Early Diagnosis and Management of Neonatal Acute Hematogenous Osteomyelitis: A Case Report
Sushma1, Nandipatti2, Mary Chandrika3, Aljin V*4
Journal of Angiotherapy 6(1) 1-6 https://doi.org/10.25163/angiotherapy.61621782922221222
Submitted: 29 November 2021 Revised: 12 November 2021 Published: 05 January 2022
This study determines the importance of early diagnosis and aggressive treatment in neonatal acute hematogenous osteomyelitis to prevent severe complications.
Abstract
Background: Neonatal acute hematogenous osteomyelitis (NAHO) is a rare yet severe condition caused by bacterial infection of bone and marrow due to hematogenous spread. This case report details a 21-day-old male neonate diagnosed with NAHO of the left distal femur. The infant presented with knee swelling and restricted movement of the left lower extremity, but lacked fever or systemic symptoms, complicating diagnosis. Diagnostic imaging and blood cultures confirmed Staphylococcus aureus as the pathogen.
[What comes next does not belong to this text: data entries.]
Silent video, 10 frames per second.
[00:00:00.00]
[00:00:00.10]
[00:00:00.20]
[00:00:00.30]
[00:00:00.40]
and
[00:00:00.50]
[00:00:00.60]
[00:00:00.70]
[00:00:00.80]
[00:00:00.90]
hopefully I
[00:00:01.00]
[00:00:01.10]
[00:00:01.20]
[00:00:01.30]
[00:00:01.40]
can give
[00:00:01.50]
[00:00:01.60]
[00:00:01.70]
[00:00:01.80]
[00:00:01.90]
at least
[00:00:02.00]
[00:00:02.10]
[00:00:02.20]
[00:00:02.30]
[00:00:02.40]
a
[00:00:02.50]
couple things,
Treatment with intravenous Ceftriaxone sodium for three weeks led to significant clinical improvement and complete recovery. Method: The diagnosis was established through a combination of imaging studies (X-ray, CT, MRI), which revealed bone destruction, periosteal reaction, and abnormal cartilage signal intensity. Blood cultures confirmed Staphylococcus aureus. The patient was treated with intravenous Ceftriaxone sodium for three weeks, with regular follow-up and assessments to monitor clinical response and recovery. Conclusion: Early diagnosis and aggressive antibiotic therapy are crucial in managing NAHO to prevent serious complications such as chronic osteomyelitis and growth disturbances. This case emphasizes the importance of high clinical suspicion, comprehensive imaging, and timely microbiological studies. The positive outcome underscores the effectiveness of early intervention and highlights the need for heightened awareness among clinicians dealing with neonates presenting with subtle infection signs.
Keywords: Neonatal osteomyelitis, Staphylococcus aureus, Ceftriaxone therapy, Diagnostic imaging, Early intervention.